What you have to do: An exact reproduction of the entries is needed. Keep all pictures out of it.

Collected data:
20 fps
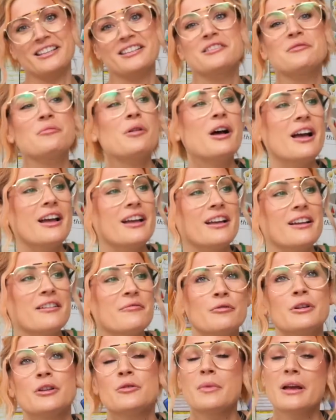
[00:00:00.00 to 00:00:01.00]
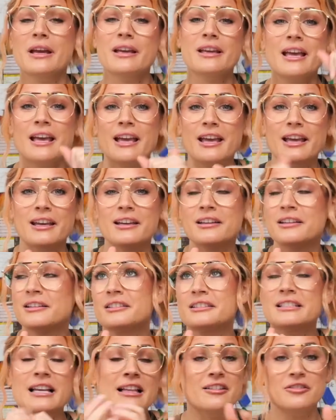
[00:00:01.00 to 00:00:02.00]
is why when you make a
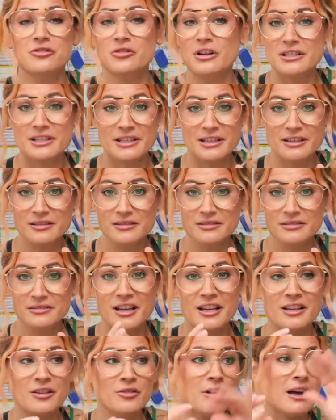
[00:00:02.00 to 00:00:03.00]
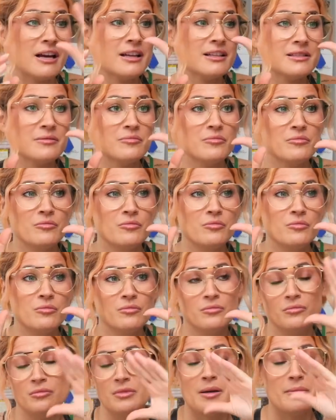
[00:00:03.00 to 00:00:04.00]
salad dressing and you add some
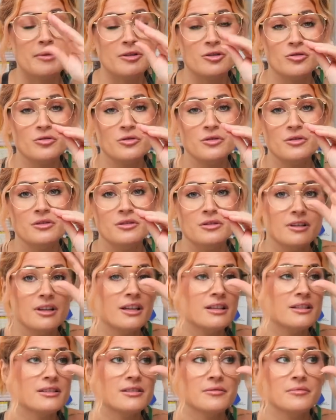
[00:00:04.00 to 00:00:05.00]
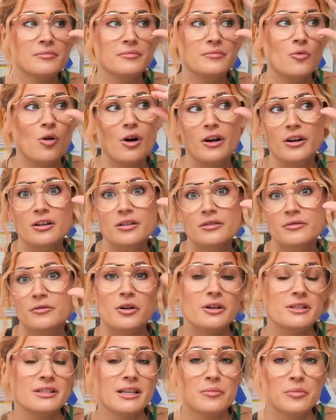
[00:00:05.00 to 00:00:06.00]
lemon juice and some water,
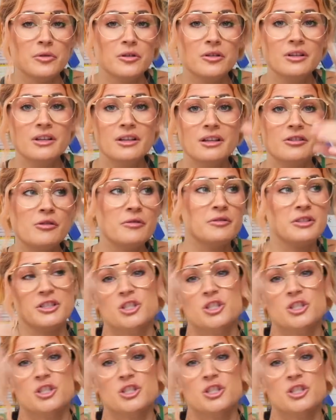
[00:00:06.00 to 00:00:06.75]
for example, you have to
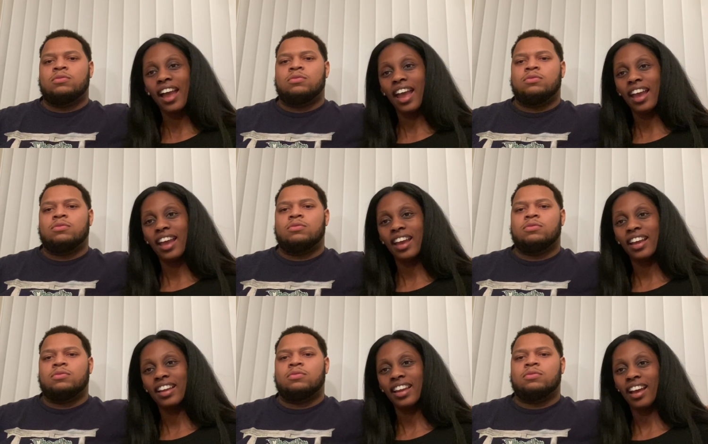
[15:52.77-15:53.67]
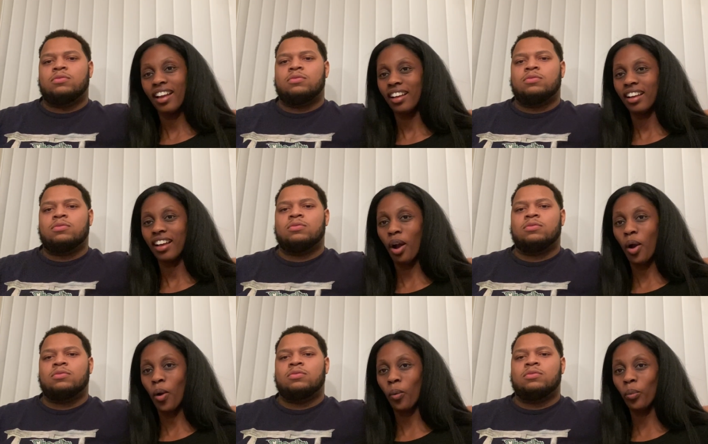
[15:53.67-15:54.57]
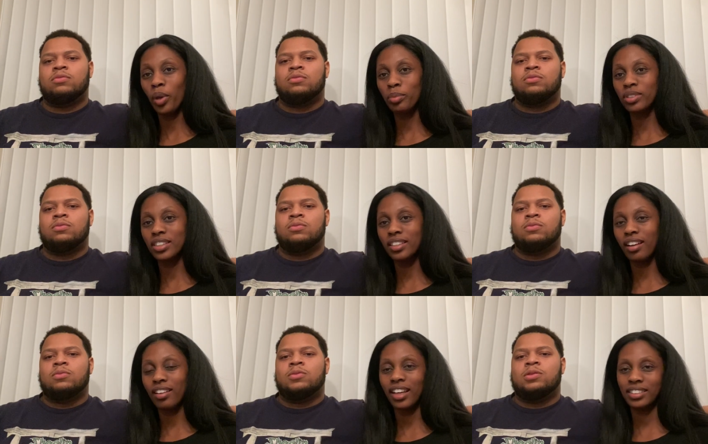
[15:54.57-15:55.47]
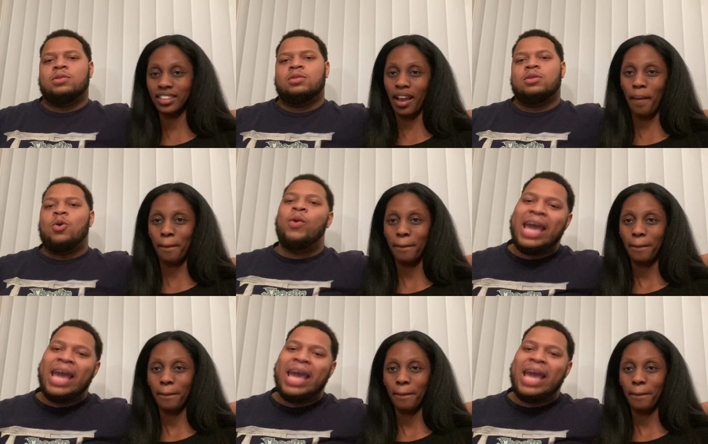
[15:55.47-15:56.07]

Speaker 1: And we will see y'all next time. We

Task solution:
20 fps
[00:00:00.00 to 00:00:01.00]
[00:00:01.00 to 00:00:02.00]
is why when you make a
[00:00:02.00 to 00:00:03.00]
[00:00:03.00 to 00:00:04.00]
salad dressing and you add some
[00:00:04.00 to 00:00:05.00]
[00:00:05.00 to 00:00:06.00]
lemon juice and some water,
[00:00:06.00 to 00:00:06.75]
for example, you have to
[15:52.77-15:53.67]
[15:53.67-15:54.57]
[15:54.57-15:55.47]
[15:55.47-15:56.07]

Speaker 1: And we will see y'all next time. We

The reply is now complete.